Comprar o disco envolveu uma pequena epopeia que aliava a junção dos trocados necessários para a aquisição do registro e a torcida para que ele de fato EXISTISSE em uma loja do shopping local que, há muitos anos, já nem existe mais - e que certamente, na ocasião, estava mais interessada em comercializar os álbuns de alguma boy band. Com o sucesso na empreitada - os R$ 16,50 mais bem empregados DA VIDA - corri para casa para poder escutar o trabalho (na época lembro que o videoclipe de Karma Police já era figurinha fácil na programação da mesma MTV). Mas devo confessar que a experiência, inicialmente, não foi fácil. Quem conhece o OK Computer sabe que não se trata de um registro simples. O clima desalentador, as letras potentes (e, inicialmente, incompreensíveis), os excessos eletrônicos, a melancolia sôfrega, os refrões escassos... para alguém de 16 anos, definitivamente, aquela foi uma experiência difícil, mas transformadora. E que me fazia perceber algo diferente e a gostar mais do disco quanto mais eu insistisse em ouvi-lo!
Aliás, até hoje escuto o trabalho envolvido por um amontoado de sentimentos que me fazem não cansar nunca do álbum. Se hoje, para escutar música, basta dar um play no Spotify, no final dos anos 90 a aquisição de um CD qualquer de um grupo ou artista que amávamos representava uma espécie de conquista particular. E não foram poucas as noites em que peguei escutando o disco com um pequeno dicionário de inglês ao lado, com o objetivo de traduzir as letras metafóricas, irônicas, complexas e abundantes de sentidos. E que, hoje, me fazem perceber o quão genial era - e ainda é - Thom Yorke e companhia. Fitter, healthier and more productive / A pig / In a cage / On antibiotics canta o vocalista em Fitter, Happier, capaz de resumir de maneira completa o espírito de uma sociedade individualista, hedonista, niilista e alienada. (aliás, a canção "divide" o álbum e acaba funcionando como elemento central do fluxo de ideias previsto por Yorke para a concepção do trabalho)
O caos do cotidiano trazido por OK Computer pode ser resumido ainda por uma vida em que alienígenas, acidentes automobilísticos, yuppies que trabalham em busca do sonho americano, reações químicas, doenças, politicagem, capitalismo desenfreado, corações machucados, trabalhos que nos matam lentamente e feridas que não curam "convivem" permanentemente ao lado do homem, que parece o tempo todo lutar para sobreviver. O espírito anárquico das melodias - e dos elementos eletrônicos e de uso de instrumentos musicais pouco usuais - transforma o registro em um material riquíssimo do ponto de vista sonoro, nunca previsível e invariavelmente surpreendente. Tudo combinando com o trabalho gráfico apresentado pelo encarte, que provoca inquietação, instiga e nos faz olhar atentamente em busca de significados escondidos em meio a símbolos e ícones que transformariam qualquer aula de semiótica em algo muito mais divertido.
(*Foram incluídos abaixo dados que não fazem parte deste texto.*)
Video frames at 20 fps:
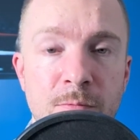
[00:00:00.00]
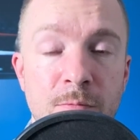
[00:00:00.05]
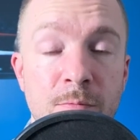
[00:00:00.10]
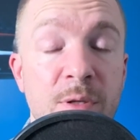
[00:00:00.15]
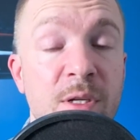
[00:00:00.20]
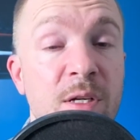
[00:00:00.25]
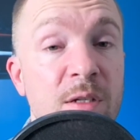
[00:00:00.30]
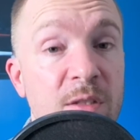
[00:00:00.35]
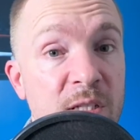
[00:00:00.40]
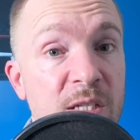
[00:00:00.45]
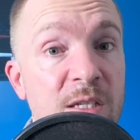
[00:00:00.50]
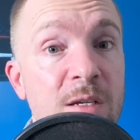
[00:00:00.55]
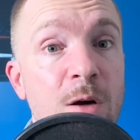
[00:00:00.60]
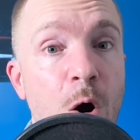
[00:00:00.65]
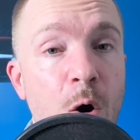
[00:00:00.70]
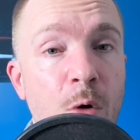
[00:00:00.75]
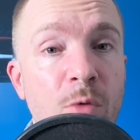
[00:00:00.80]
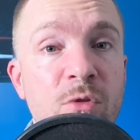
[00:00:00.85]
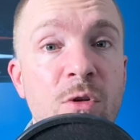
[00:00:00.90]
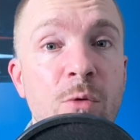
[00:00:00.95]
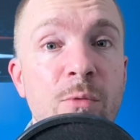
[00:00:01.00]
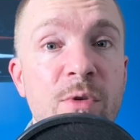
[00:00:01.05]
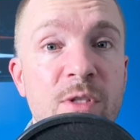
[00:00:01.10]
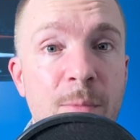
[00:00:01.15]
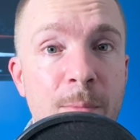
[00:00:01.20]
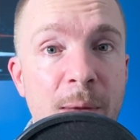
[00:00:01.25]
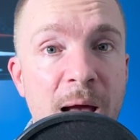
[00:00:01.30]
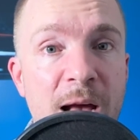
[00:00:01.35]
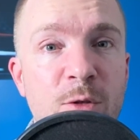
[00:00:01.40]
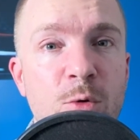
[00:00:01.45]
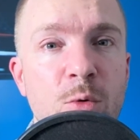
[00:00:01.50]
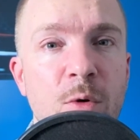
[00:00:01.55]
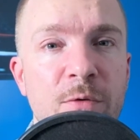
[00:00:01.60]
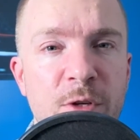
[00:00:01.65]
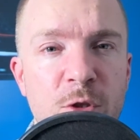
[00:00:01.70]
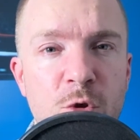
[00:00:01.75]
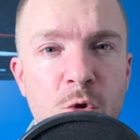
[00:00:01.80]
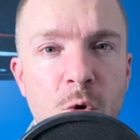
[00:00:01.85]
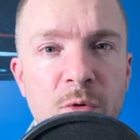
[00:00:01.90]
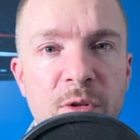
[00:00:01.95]
Because he also is a master of
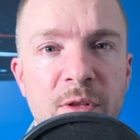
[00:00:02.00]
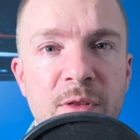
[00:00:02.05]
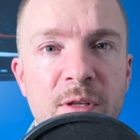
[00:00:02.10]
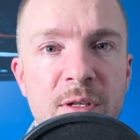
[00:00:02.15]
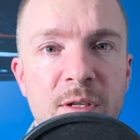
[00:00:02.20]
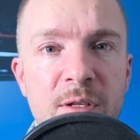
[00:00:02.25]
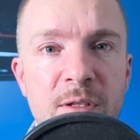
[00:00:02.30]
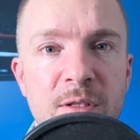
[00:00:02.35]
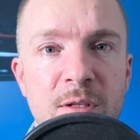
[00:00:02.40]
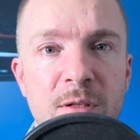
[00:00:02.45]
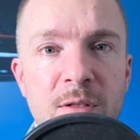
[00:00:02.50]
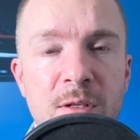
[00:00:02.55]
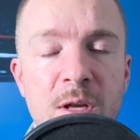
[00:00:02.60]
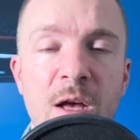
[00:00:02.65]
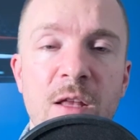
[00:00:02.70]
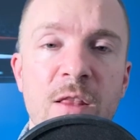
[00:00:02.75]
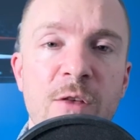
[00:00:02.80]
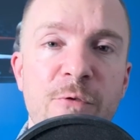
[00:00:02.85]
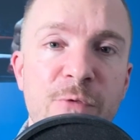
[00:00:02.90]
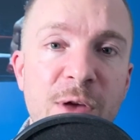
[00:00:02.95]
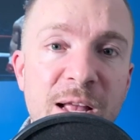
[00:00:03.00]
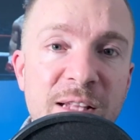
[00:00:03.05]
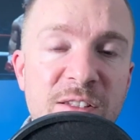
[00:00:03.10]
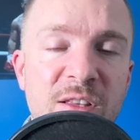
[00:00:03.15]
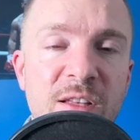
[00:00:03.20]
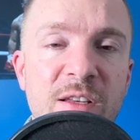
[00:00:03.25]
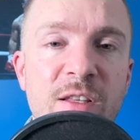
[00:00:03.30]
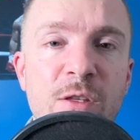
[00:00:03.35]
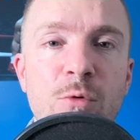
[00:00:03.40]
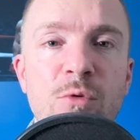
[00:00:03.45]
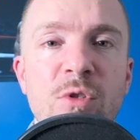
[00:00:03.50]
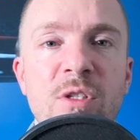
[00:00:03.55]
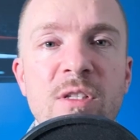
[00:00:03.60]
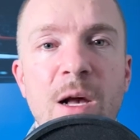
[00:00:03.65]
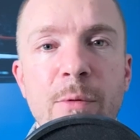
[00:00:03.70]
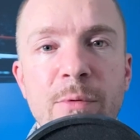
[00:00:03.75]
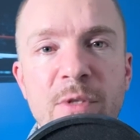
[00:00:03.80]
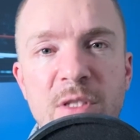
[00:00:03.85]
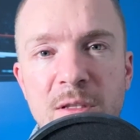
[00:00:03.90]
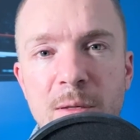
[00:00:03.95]
controlling the distance. The feints that he uses,
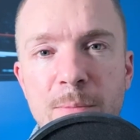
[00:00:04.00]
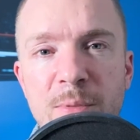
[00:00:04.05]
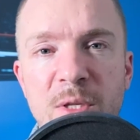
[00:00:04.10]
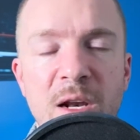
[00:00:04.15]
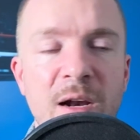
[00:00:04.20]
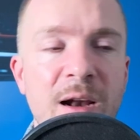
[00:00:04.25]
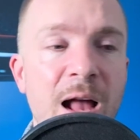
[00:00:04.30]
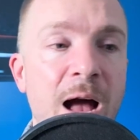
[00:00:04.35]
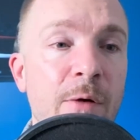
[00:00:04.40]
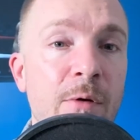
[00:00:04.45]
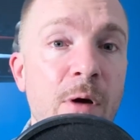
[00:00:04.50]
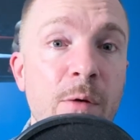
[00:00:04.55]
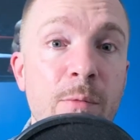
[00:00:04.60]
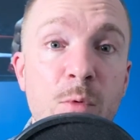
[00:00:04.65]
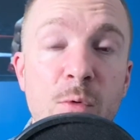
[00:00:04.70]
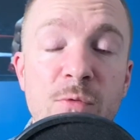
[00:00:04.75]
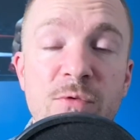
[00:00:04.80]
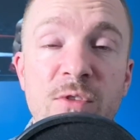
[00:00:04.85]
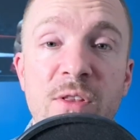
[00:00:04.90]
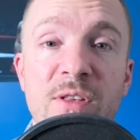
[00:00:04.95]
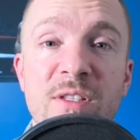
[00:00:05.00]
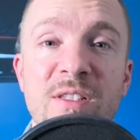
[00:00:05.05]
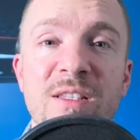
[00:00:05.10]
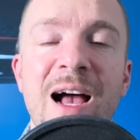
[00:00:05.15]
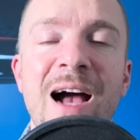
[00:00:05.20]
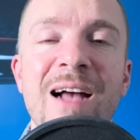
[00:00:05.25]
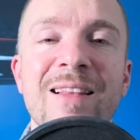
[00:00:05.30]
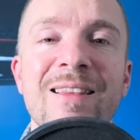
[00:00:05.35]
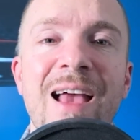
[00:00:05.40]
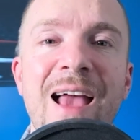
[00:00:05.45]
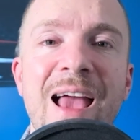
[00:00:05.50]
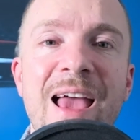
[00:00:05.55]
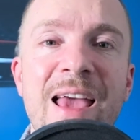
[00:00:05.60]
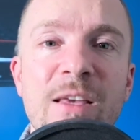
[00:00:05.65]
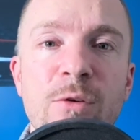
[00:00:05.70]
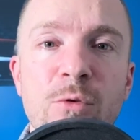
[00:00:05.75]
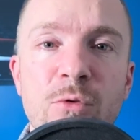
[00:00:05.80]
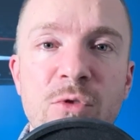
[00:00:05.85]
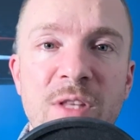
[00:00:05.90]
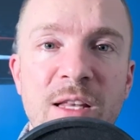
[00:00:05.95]
how he slips in and out, how he moves to the side, the
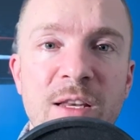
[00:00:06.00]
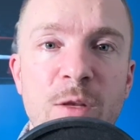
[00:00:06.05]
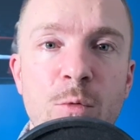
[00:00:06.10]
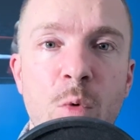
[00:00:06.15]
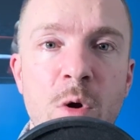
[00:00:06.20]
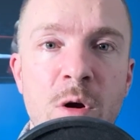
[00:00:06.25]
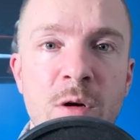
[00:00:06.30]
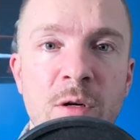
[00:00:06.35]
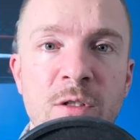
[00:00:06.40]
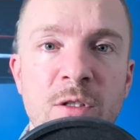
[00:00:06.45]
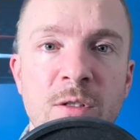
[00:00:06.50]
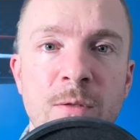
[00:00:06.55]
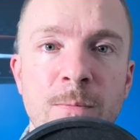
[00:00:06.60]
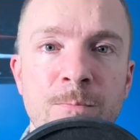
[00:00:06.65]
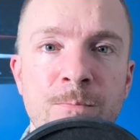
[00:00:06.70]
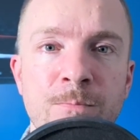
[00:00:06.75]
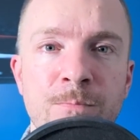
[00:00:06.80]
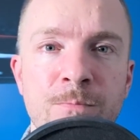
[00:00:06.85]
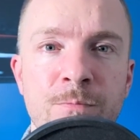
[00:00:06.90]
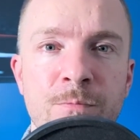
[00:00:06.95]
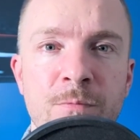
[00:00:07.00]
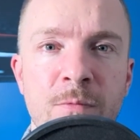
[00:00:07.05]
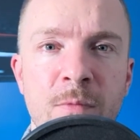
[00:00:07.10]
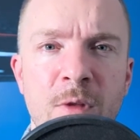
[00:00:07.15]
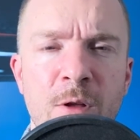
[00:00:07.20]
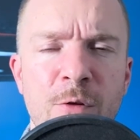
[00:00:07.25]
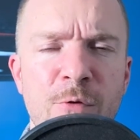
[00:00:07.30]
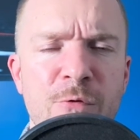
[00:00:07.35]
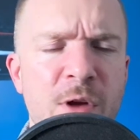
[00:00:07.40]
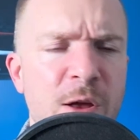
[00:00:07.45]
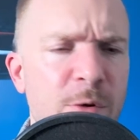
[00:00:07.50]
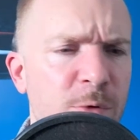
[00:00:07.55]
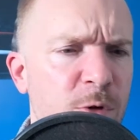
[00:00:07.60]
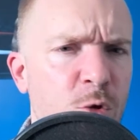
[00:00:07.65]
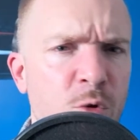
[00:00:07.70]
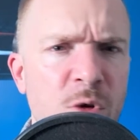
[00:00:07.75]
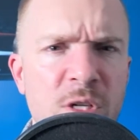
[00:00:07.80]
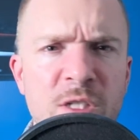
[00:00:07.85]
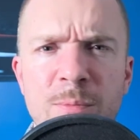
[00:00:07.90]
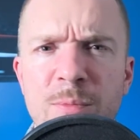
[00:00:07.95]
angles that he works. Very
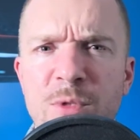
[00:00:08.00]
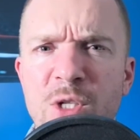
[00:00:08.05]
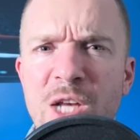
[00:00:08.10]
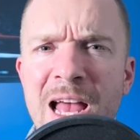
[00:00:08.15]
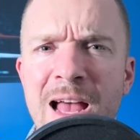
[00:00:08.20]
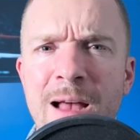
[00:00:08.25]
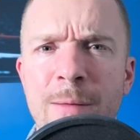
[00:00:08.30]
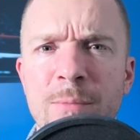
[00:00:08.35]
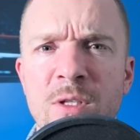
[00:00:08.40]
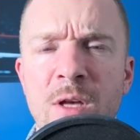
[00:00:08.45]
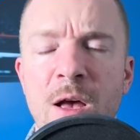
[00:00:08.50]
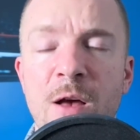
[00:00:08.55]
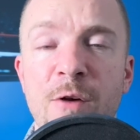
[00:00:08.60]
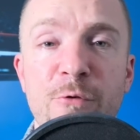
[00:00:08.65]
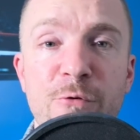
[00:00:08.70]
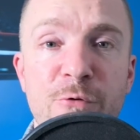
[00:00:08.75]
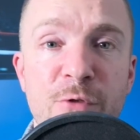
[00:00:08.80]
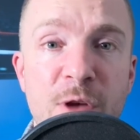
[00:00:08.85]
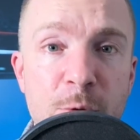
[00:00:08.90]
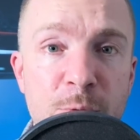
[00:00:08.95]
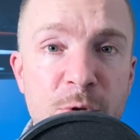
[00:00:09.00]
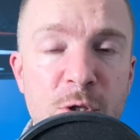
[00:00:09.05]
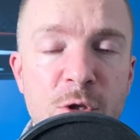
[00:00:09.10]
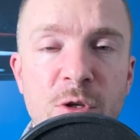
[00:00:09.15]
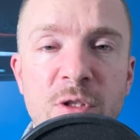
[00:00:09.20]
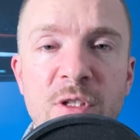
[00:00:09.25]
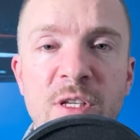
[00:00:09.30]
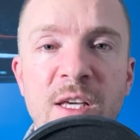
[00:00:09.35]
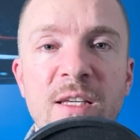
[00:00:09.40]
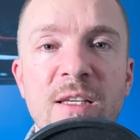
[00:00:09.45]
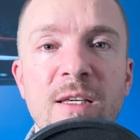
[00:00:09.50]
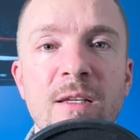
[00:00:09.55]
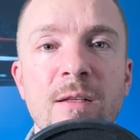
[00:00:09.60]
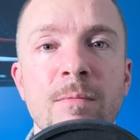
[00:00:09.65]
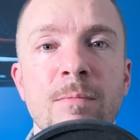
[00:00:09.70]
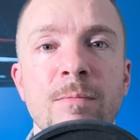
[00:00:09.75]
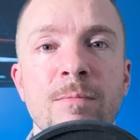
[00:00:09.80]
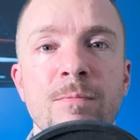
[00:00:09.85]
crisp jabs. Very good kicking.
Como não poderia deixar de ser, o disco me fez perceber que o rock and roll podia oferecer muito mais do que os cabelos compridos, as camisas de flanela e os All Star de cano alto do grunge - que a algum tempo já definhava. Foi a partir de OK Computer que todos nós nos sentimos (é possível assim dizer) impelidos a descobrir outras bandas, grupos e artistas de cenas mais independentes ou alternativas, o que provavelmente forjou o gosto musical de uma geração inteira - e não é por acaso que o registro de Thom Yorke e companhia é colocado AO LADO de Nevermind, do Nirvana, como um dos mais importantes dos anos 90. A partir do trabalho o Radiohead atingiu outro patamar dentro da indústria da música. Bom para os fãs que encontrariam, mais adiante, um outro registro espetacular, chamado Kid A (2000). Mas essa, é outra história.